Tate plopped himself down next to two Japanese girls that don’t speak any English on the cruise and inserted himself into their Snapchatting. They were all three laughing their heads off and I don’t think Tate ever had a clue they didn’t speak the same language.  Who needs English when you have the International language of iPhone?!  When the cruise got started we finally lured Tate back to us.  Spotting The Statue of Liberty & Ellis Island! 







Wesley & Anna Kate got brave enough to go outside on the front deck.  I thought they were crazy, but I could hear them giggling and followed them out for a few minutes.  I have to say the adrenaline of the wind keeps you a little warm!  I came back to get Tate and let him check it out:





Carigan wanted nothing to do with it though.  She stayed inside in the warmth!  But she ran right back to that snow pile the second we got off the boat!



We took the bus back to Times Square and had fun stumbling across random stuff as we walked to Rockefeller Center. 



We had to walk all the way back to Rockefeller Center because Wesley decided last night that he regretted not buying something (a little overpriced notebook, but he wanted something that could only be purchased at the Nintendo store in NYC and nowhere else), so he asked if we could go back.  I was kinda like, "You're kidding... we dedicated all of yesterday to crossing that off our list!"  But he was persistent, and the girls wanted to go to the American Girl Store, so back we went.



Carigan decided to use of the last of her birthday money along with the souvenir money that Mimi and Grandpa gave her to buy a new doll.  She was super excited about her purchase.





St. Patrick's Cathedral





The last time I was in NYC at age 22, who would have believed that the next time I was in Manhattan that a guy I went to high school with would have his name on the marquee at Radio City Music Hall?!  Just crazy.  Sturgill Simpson (just plain 'on John Simpson to us) right up there in lights!
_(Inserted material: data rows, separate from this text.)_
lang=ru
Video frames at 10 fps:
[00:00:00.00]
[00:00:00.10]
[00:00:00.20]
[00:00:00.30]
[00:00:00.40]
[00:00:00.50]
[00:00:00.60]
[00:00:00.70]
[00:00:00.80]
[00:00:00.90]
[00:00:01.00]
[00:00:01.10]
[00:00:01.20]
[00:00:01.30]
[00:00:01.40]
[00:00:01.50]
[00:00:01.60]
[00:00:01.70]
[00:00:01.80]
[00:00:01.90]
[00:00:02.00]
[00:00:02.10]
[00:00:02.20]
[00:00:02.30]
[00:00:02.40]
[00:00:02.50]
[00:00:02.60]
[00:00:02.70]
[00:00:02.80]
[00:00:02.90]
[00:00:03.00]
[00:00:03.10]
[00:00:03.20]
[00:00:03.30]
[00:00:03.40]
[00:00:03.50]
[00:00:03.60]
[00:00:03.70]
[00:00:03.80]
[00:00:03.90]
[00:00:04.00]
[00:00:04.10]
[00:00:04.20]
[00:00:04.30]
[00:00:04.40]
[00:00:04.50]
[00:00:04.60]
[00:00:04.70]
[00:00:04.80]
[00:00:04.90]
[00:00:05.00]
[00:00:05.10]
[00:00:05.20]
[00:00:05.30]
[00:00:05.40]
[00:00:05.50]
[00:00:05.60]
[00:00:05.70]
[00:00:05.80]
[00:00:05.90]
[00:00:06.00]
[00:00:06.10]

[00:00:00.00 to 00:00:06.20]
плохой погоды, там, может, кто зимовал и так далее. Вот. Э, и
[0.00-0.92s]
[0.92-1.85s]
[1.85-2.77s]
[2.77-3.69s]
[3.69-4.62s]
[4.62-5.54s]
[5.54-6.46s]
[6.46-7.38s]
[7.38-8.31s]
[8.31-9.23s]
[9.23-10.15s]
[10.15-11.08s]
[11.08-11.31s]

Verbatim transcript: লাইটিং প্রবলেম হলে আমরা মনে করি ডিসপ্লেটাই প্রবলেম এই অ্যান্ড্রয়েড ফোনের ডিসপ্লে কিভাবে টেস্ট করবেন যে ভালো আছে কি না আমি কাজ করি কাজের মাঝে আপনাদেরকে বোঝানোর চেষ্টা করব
I was relieved to see that Rupert's Deli is still there, but was sad that is was already closed for the day.  I tried, Dad!  Meeting Rupert in person there was my big celebrity encounter when Dad took me to NYC in 2001!  I wanted to find a great pizzeria for some genuine NYC pizza, but everyone was cranky and tired of walking and just wanted to go back to the hotel.  Anna Kate saw to it that we made good on our promise to go back to Junior's to get cheesecake to go... she wanted dessert after dinner last night but we were too full.  I told her let's get dessert later when we can enjoy it more.  Well that was vague, and I should have known better, because AK asked me about a million times today when we could go get cheesecake.  We went inside and let them pick out whatever giant dessert they wanted (cheesecake, chocolate cake, giant cupcakes) and took everything to go.  I didn't realize it would be dinner, but once we got back to the hotel, there was no getting this crew back out.  So chocolate for dinner it was.